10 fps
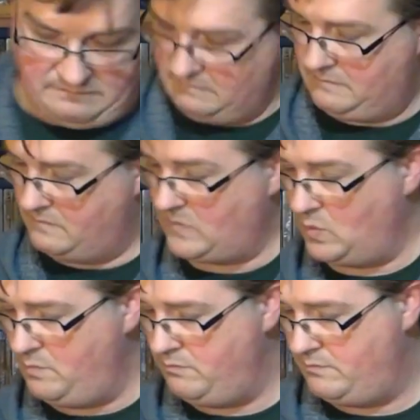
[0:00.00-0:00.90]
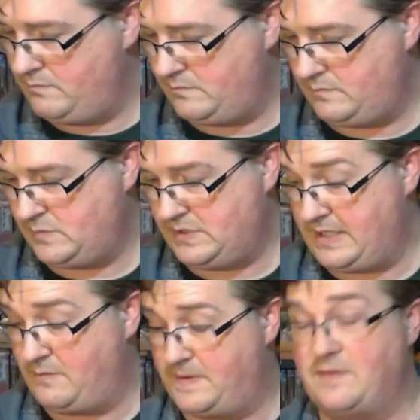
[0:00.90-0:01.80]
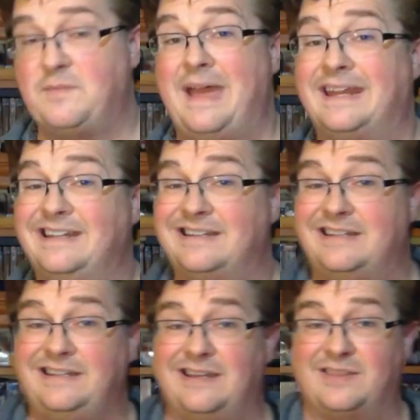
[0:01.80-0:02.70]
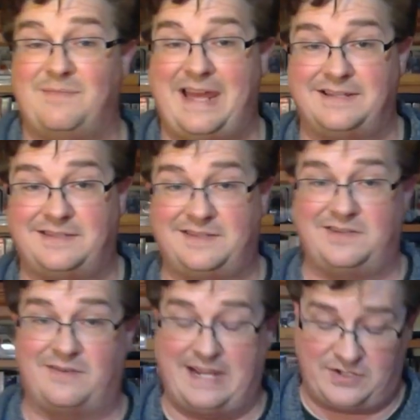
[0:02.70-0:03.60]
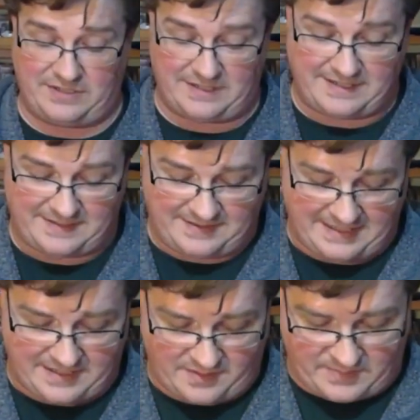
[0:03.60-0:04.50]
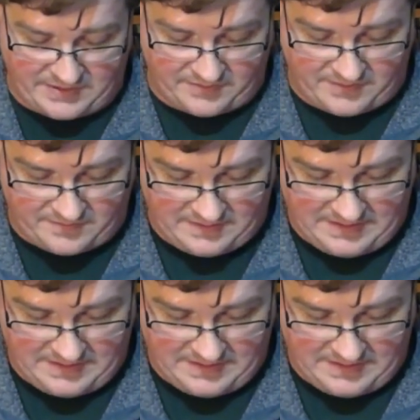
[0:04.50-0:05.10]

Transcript: Yeah, without the magnet, the masts don't actually like to stand up on their own.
-*-*-
(Exercise directions) An exact copy of the lines from the one with "[0:00.90-0:01.80]" through the last line of the records, inclusive, is required, with all pictures left out.

(Task result)
[0:00.90-0:01.80]
[0:01.80-0:02.70]
[0:02.70-0:03.60]
[0:03.60-0:04.50]
[0:04.50-0:05.10]

Transcript: Yeah, without the magnet, the masts don't actually like to stand up on their own.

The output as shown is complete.